Fri, Jun 09, 2017 - Page 10 News List

Court rules against Moody’s HK credit research appeal


Moody’s Corp broke Hong Kong’s regulatory code of conduct when it issued a 2011 report on public companies, a High Court appeal hearing ruled yesterday.

Moody’s Investors Service was appealing a decision by the Hong Kong Securities and Futures Appeals Tribunal that resulted in a HK$11 million (US$1.4 million at the current exchange rate) fine.

The panel affirmed in March last year an action against the company by the Hong Kong Securities and Futures Commission (SFC) for breaching the code of conduct when it published a report on dozens of Chinese companies.
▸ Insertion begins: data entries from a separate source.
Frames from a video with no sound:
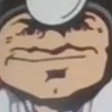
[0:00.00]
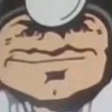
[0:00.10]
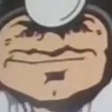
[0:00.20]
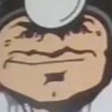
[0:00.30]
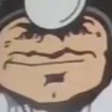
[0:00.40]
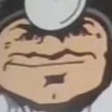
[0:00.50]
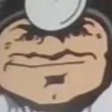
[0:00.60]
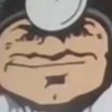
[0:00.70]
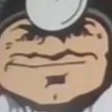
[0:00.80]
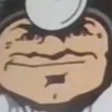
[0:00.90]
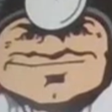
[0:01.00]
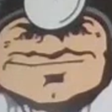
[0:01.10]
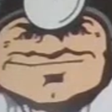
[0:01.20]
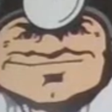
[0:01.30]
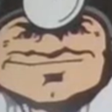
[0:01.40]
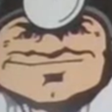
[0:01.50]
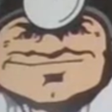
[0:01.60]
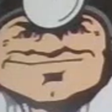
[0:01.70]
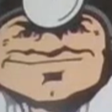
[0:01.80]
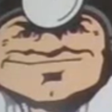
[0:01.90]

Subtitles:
This person isn't speaking.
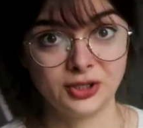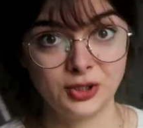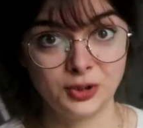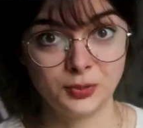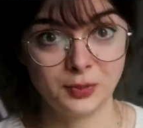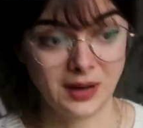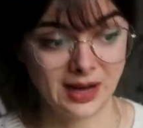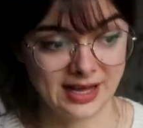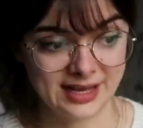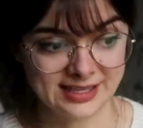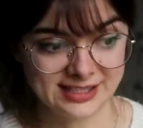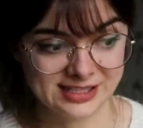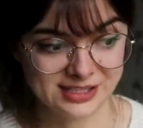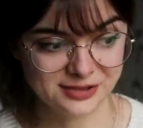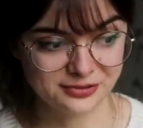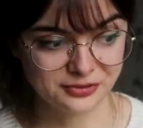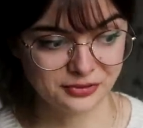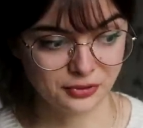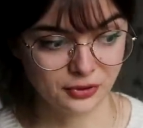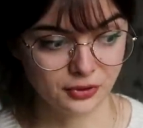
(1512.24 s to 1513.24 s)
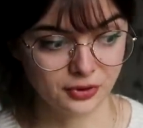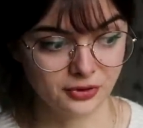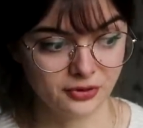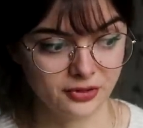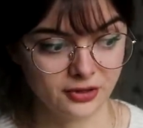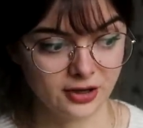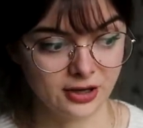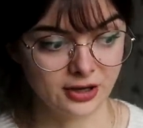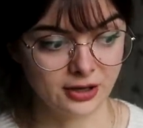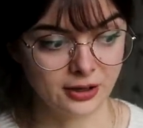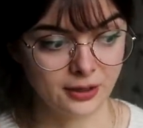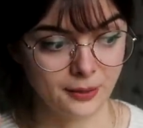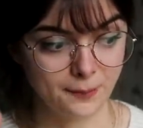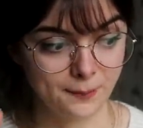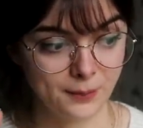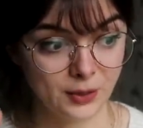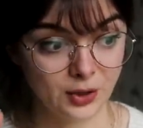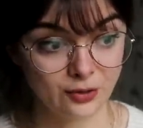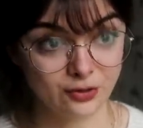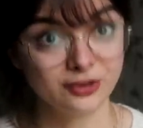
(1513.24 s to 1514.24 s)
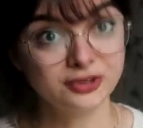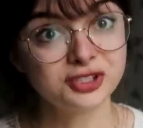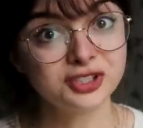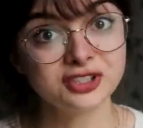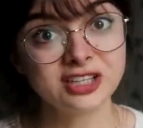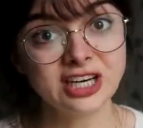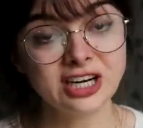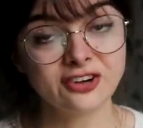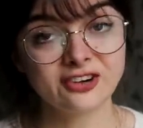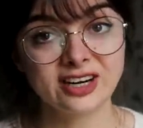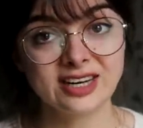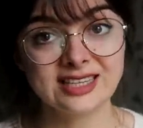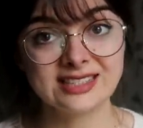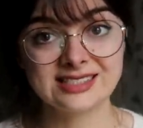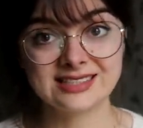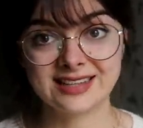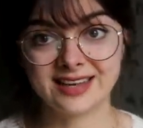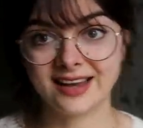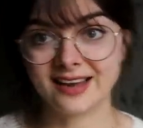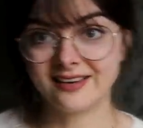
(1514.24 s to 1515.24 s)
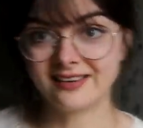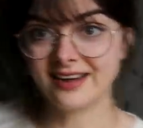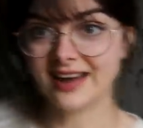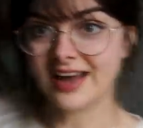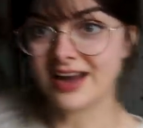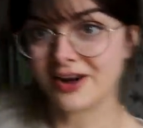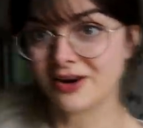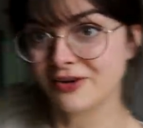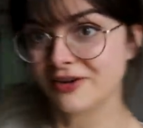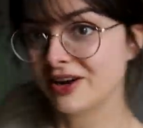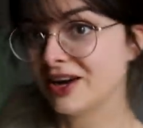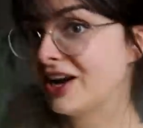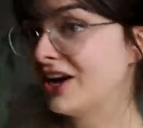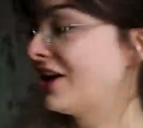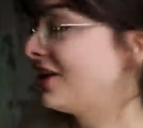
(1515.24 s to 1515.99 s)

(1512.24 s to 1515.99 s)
a new place for the grocery crates. They are now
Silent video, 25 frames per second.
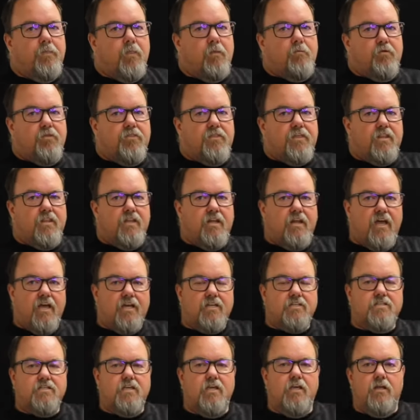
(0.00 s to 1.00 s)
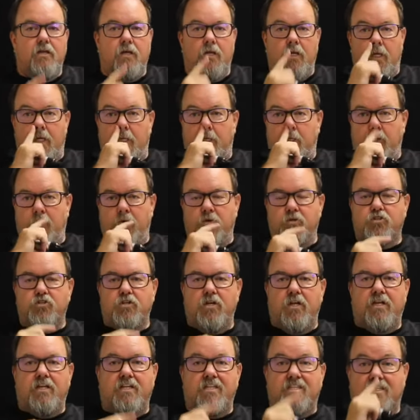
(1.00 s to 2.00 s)
But then the next thing you need to do is you
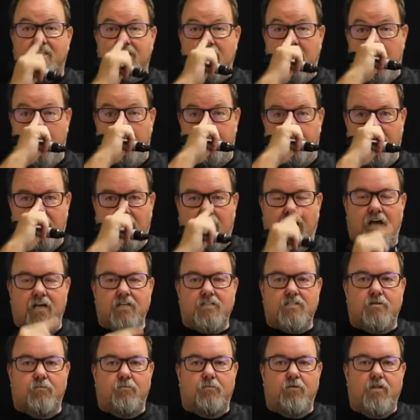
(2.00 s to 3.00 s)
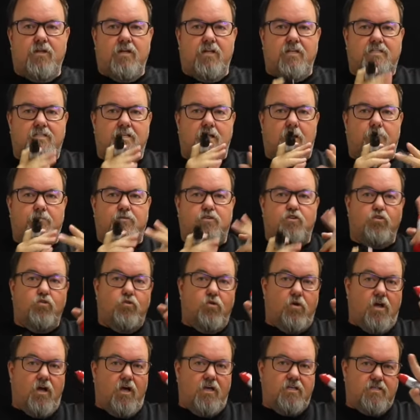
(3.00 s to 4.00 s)
need to set up 2
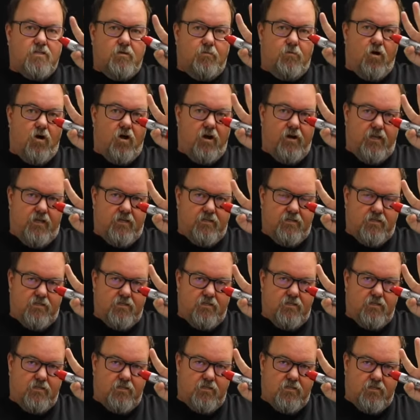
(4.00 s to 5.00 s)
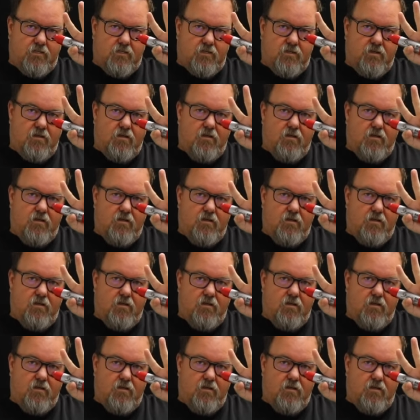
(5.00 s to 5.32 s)
custom audiences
That ruling alarmed investors and analysts, concerned that it could strangle critical commentary about Hong Kong’s markets.

The report highlighted warning signs about weak corporate governance, opaque business models and unclear financial reporting at the companies.

The tribunal said in March last year that the note qualified as a ratings notice, which meant it should be held to higher standards.

At a January appeal hearing, Adrian Huggins, lawyer for the New York-based credit-rating firm, told the judges that Moody’s had considered using the note’s contents as part of a credit-review report, but “decided not to as it was inappropriate.”

A bright line between regulated and unregulated activities had been blurred by the regulator, Huggins said at the time.

An SFC spokesman declined to comment. A representative for Moody’s could not be reached for comment.

Shares plunged and borrowing costs jumped for some of the companies, including Winsway Coking Coal Holdings Ltd (永暉焦煤) and West China Cement Ltd (西部水泥), in the days after the note was published.

Moody’s said the research was a primer on possible credit-rating reviews, rather than a review itself.

A first of its kind in Hong Kong, the tribunal’s decision was seen as having wide-ranging implications for how ratings companies operate in the former British colony, especially as it came at around the same time as an SFC action against US short-seller Andrew Left.

In August last year, Left was found culpable of market misconduct for a report that his Citron Research firm published that was critical of real-estate developer Evergrande Real Estate Group Ltd (恒大集團). He was fined HK$6.9 million and banned from the Hong Kong market for five years.

Left lost an appeal against the ruling in January, and a second appeal hearing is still pending.